Le ministre de l’Économie et du Développement durable Davor Filipović a déclaré que le lancement de la production à la raffinerie de Rijeka se déroulera selon le calendrier annoncé et croit qu’elle reprendra ses activités comme l’a annoncé INA, à la fin de ce mois ou au début du mois prochain.
– Concernant le lancement de la raffinerie à Rijeka, cela se déroule selon la dynamique annoncée – a souligné Filipović en réponse à une question d’un journaliste après un panel organisé dans le cadre de la conférence ‘La Croatie sur la voie de l’OCDE : Que rapporte l’adhésion ?’.
– Je crois que vous avez reçu un appel d’INA disant qu’ils iront là-bas à la fin de ce mois ou au début du mois prochain, donc j’attends que tout soit comme annoncé – a-t-il déclaré.
INA investit plus de quatre milliards de kuna dans le projet de modernisation de la raffinerie de pétrole de Rijeka, et en plus de la construction de nouvelles installations, la plus importante étant l’installation de traitement des résidus lourds, les installations existantes seront également reconstruites. L’exploitation de la raffinerie de Rijeka a été suspendue en novembre dernier, et les travaux devraient être achevés en avril.

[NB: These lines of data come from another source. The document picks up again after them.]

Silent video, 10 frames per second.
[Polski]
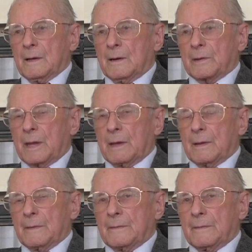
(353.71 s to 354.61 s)

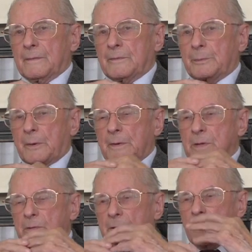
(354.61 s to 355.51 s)
one
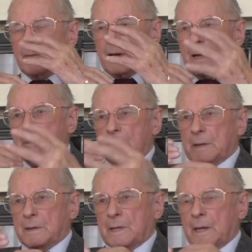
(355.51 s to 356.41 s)
wprowadziły nowe
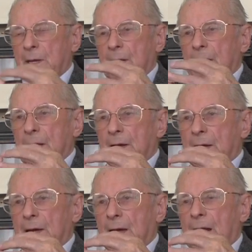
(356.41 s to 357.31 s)
elementy,
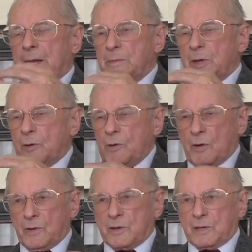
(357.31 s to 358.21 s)

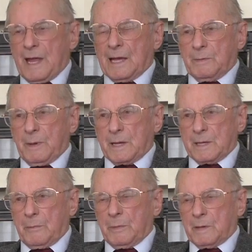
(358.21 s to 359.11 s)
eliminując nadmiar
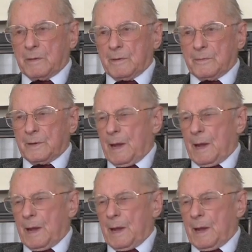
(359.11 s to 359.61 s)
zabytków.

Un dialogue est en cours avec la CE concernant l’avertissement sur la réglementation du gaz
Les journalistes ont également interrogé Filipović sur l’avertissement de la Commission européenne (CE) à la Croatie concernant la réglementation sur le gaz provenant des puits croates. La Croatie a reçu un avertissement officiel mercredi pour avoir restreint les exportations de gaz avec des mesures qui ne sont pas conformes à certains articles du Traité sur le fonctionnement de l’UE (TFUE) et à la directive sur les règles communes pour le marché intérieur du gaz naturel.
La Croatie a deux mois pour répondre et rectifier les lacunes, et si elle ne reçoit pas de réponse satisfaisante, la Commission peut émettre un avis motivé.
La Commission est autorisée à engager des actions en justice contre un État membre qui ne respecte pas ses obligations en vertu de la législation de l’UE et prend des décisions sur les violations de la législation européenne une fois par mois. La procédure commence par l’envoi d’un ‘avertissement officiel’. Si le problème n’est pas résolu à cette première étape, la Commission envoie un ‘avis motivé’, et s’il n’y a toujours pas de résultats, la troisième étape suit – un procès devant la Cour de l’UE.